**Data to use**
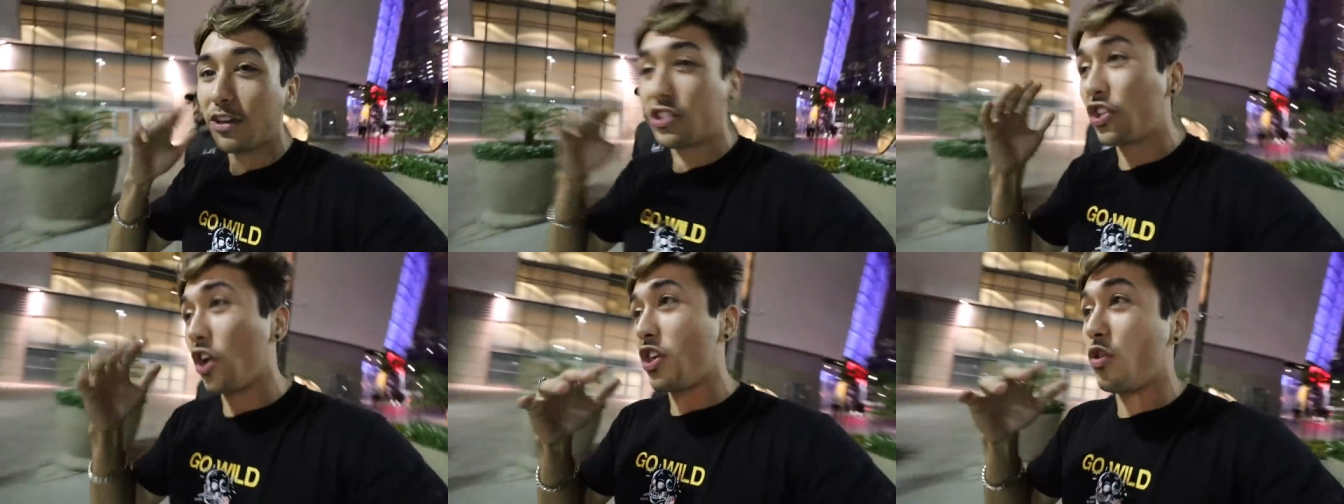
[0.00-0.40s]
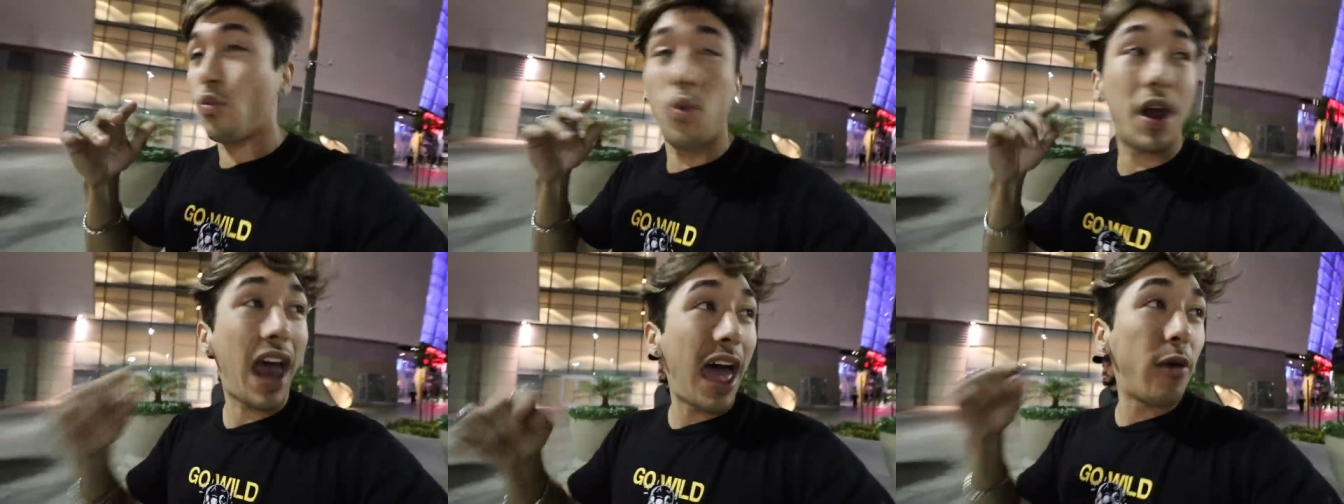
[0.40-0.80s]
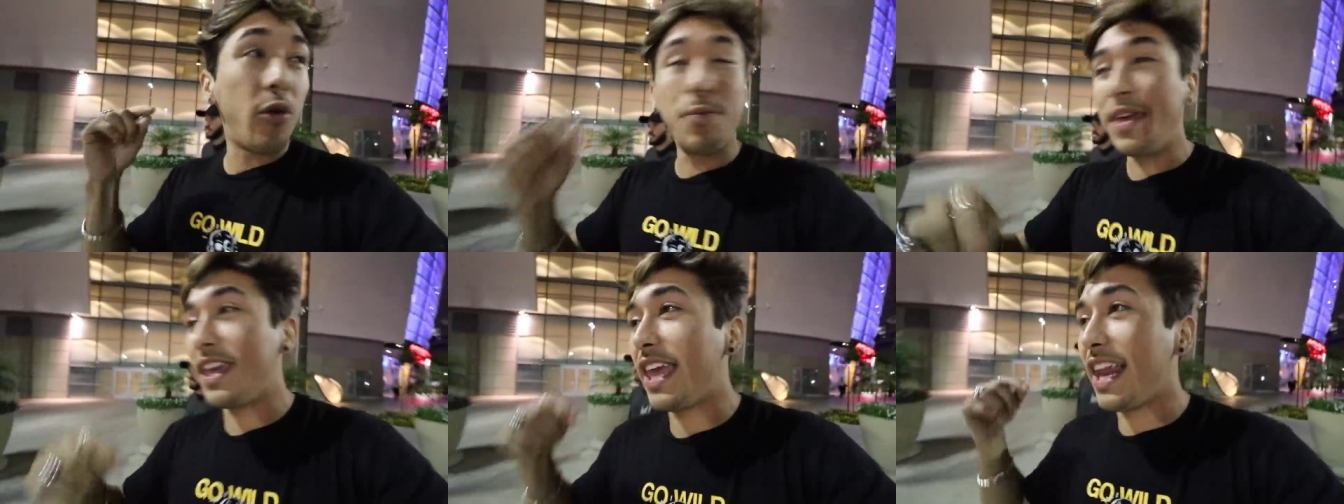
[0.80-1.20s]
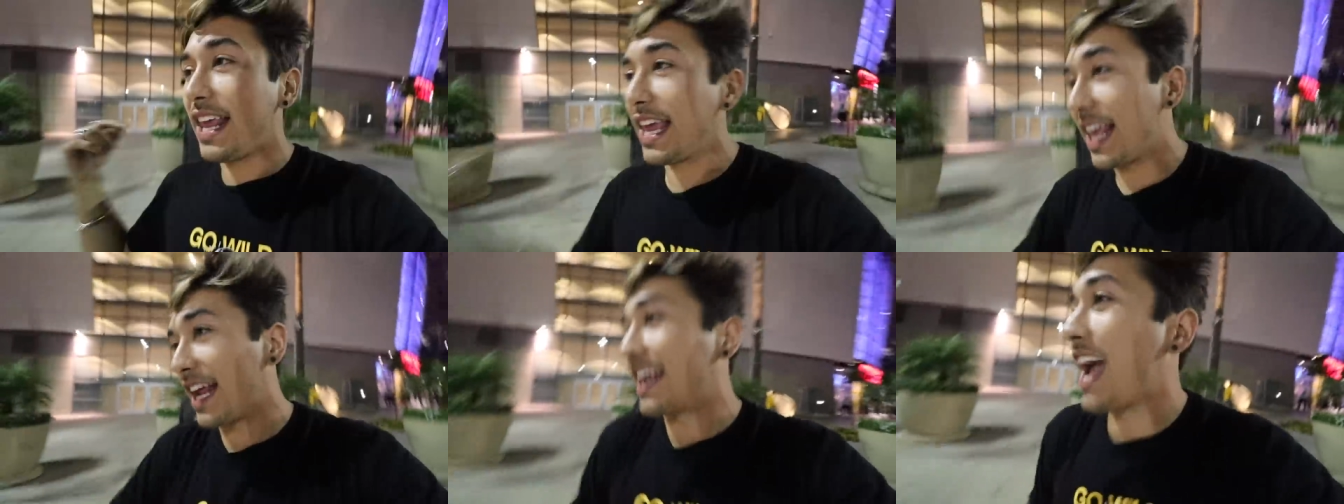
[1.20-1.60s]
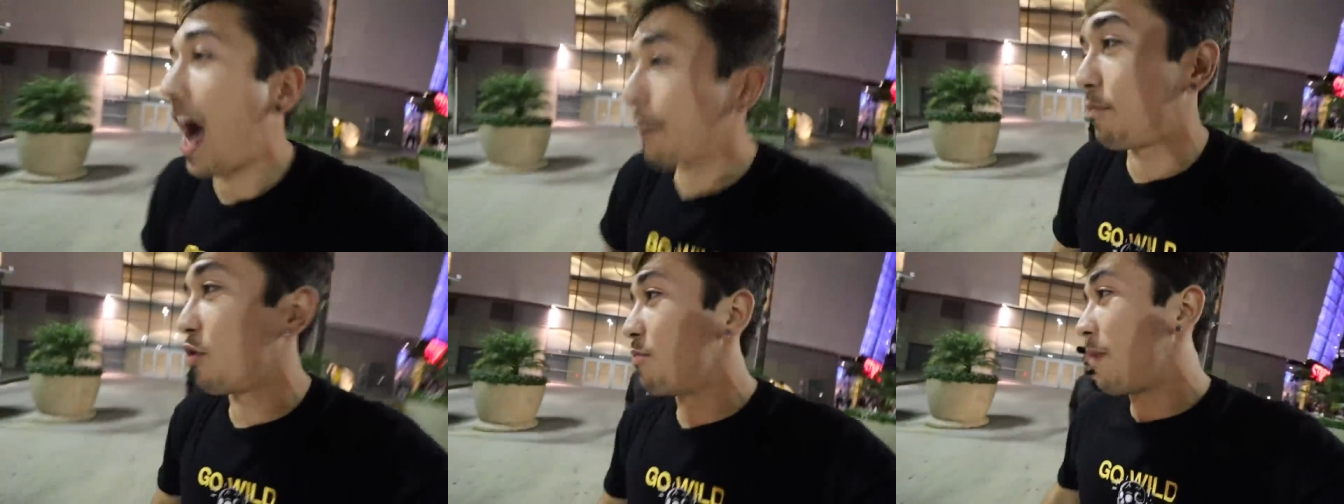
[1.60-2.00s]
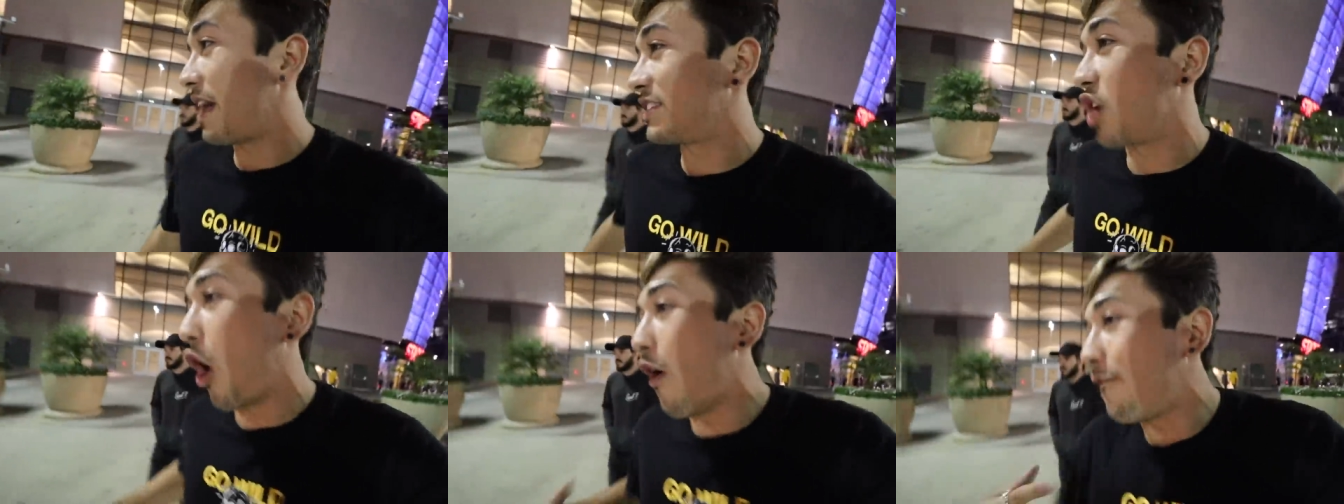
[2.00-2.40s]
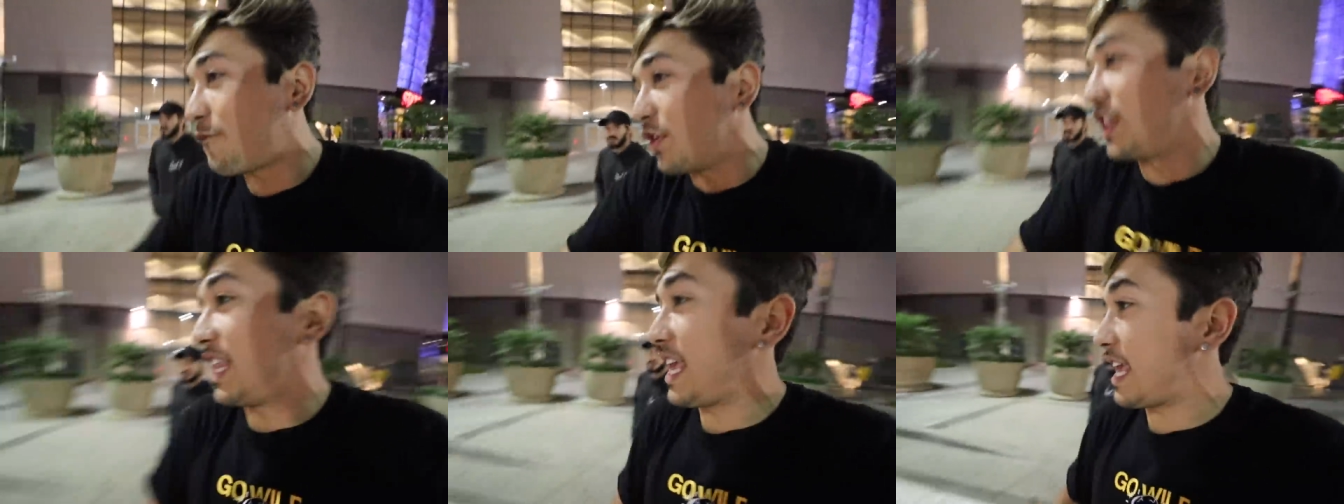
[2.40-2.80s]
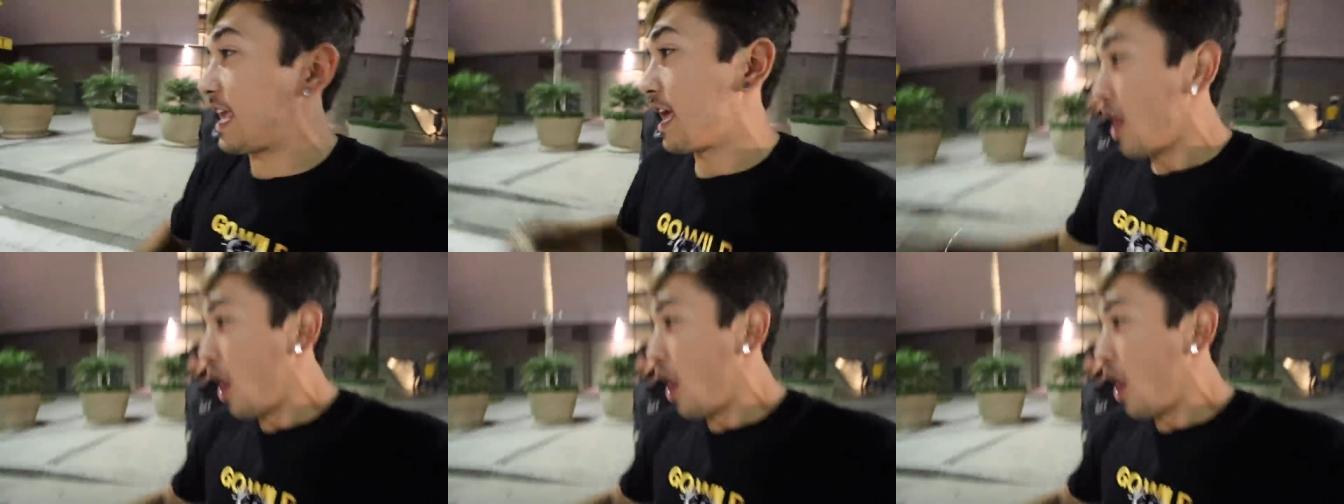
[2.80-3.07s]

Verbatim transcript: want to show you what I will be getting in a couple months. Hopefully,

**Exercise details**
Return the lines from the one containing "[0.80-1.20s]" through the last line of the records, both included, exactly as written and with no pictures.

**Exercise solution**
[0.80-1.20s]
[1.20-1.60s]
[1.60-2.00s]
[2.00-2.40s]
[2.40-2.80s]
[2.80-3.07s]

Verbatim transcript: want to show you what I will be getting in a couple months. Hopefully,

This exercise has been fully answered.